WORK INSTRUCTIONS:
Reply with each record repeated exactly.

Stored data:
------------------------------------

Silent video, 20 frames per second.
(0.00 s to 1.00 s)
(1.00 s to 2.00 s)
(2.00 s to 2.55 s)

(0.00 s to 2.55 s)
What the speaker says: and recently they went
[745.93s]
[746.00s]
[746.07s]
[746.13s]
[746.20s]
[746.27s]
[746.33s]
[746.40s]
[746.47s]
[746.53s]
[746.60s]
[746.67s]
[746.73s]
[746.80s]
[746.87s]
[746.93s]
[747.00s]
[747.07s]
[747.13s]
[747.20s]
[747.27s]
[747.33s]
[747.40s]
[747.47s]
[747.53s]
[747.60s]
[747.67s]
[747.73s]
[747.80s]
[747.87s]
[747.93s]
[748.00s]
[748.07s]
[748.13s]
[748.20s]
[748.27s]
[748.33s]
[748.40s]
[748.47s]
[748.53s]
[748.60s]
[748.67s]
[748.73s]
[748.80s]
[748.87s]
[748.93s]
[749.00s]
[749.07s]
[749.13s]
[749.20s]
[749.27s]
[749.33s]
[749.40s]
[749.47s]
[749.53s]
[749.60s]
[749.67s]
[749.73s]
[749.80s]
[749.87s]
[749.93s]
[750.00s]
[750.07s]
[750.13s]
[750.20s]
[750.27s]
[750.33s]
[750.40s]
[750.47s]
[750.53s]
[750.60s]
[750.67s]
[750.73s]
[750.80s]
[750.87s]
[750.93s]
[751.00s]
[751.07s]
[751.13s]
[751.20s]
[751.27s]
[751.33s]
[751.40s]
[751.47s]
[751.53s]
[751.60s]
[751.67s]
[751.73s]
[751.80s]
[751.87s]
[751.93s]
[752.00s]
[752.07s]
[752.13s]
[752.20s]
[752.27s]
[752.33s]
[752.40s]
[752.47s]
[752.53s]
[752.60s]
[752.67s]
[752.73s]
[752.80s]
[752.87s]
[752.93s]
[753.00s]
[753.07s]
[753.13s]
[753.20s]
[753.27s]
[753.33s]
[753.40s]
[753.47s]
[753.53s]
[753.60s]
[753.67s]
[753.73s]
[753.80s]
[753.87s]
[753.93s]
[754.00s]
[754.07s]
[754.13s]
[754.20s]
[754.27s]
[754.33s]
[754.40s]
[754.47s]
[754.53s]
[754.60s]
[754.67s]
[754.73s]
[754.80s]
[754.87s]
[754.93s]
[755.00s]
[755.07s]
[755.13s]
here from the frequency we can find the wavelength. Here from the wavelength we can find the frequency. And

------------------------------------

SOLUTION TO THE EXERCISE:
Silent video, 20 frames per second.
(0.00 s to 1.00 s)
(1.00 s to 2.00 s)
(2.00 s to 2.55 s)

(0.00 s to 2.55 s)
What the speaker says: and recently they went
[745.93s]
[746.00s]
[746.07s]
[746.13s]
[746.20s]
[746.27s]
[746.33s]
[746.40s]
[746.47s]
[746.53s]
[746.60s]
[746.67s]
[746.73s]
[746.80s]
[746.87s]
[746.93s]
[747.00s]
[747.07s]
[747.13s]
[747.20s]
[747.27s]
[747.33s]
[747.40s]
[747.47s]
[747.53s]
[747.60s]
[747.67s]
[747.73s]
[747.80s]
[747.87s]
[747.93s]
[748.00s]
[748.07s]
[748.13s]
[748.20s]
[748.27s]
[748.33s]
[748.40s]
[748.47s]
[748.53s]
[748.60s]
[748.67s]
[748.73s]
[748.80s]
[748.87s]
[748.93s]
[749.00s]
[749.07s]
[749.13s]
[749.20s]
[749.27s]
[749.33s]
[749.40s]
[749.47s]
[749.53s]
[749.60s]
[749.67s]
[749.73s]
[749.80s]
[749.87s]
[749.93s]
[750.00s]
[750.07s]
[750.13s]
[750.20s]
[750.27s]
[750.33s]
[750.40s]
[750.47s]
[750.53s]
[750.60s]
[750.67s]
[750.73s]
[750.80s]
[750.87s]
[750.93s]
[751.00s]
[751.07s]
[751.13s]
[751.20s]
[751.27s]
[751.33s]
[751.40s]
[751.47s]
[751.53s]
[751.60s]
[751.67s]
[751.73s]
[751.80s]
[751.87s]
[751.93s]
[752.00s]
[752.07s]
[752.13s]
[752.20s]
[752.27s]
[752.33s]
[752.40s]
[752.47s]
[752.53s]
[752.60s]
[752.67s]
[752.73s]
[752.80s]
[752.87s]
[752.93s]
[753.00s]
[753.07s]
[753.13s]
[753.20s]
[753.27s]
[753.33s]
[753.40s]
[753.47s]
[753.53s]
[753.60s]
[753.67s]
[753.73s]
[753.80s]
[753.87s]
[753.93s]
[754.00s]
[754.07s]
[754.13s]
[754.20s]
[754.27s]
[754.33s]
[754.40s]
[754.47s]
[754.53s]
[754.60s]
[754.67s]
[754.73s]
[754.80s]
[754.87s]
[754.93s]
[755.00s]
[755.07s]
[755.13s]
here from the frequency we can find the wavelength. Here from the wavelength we can find the frequency. And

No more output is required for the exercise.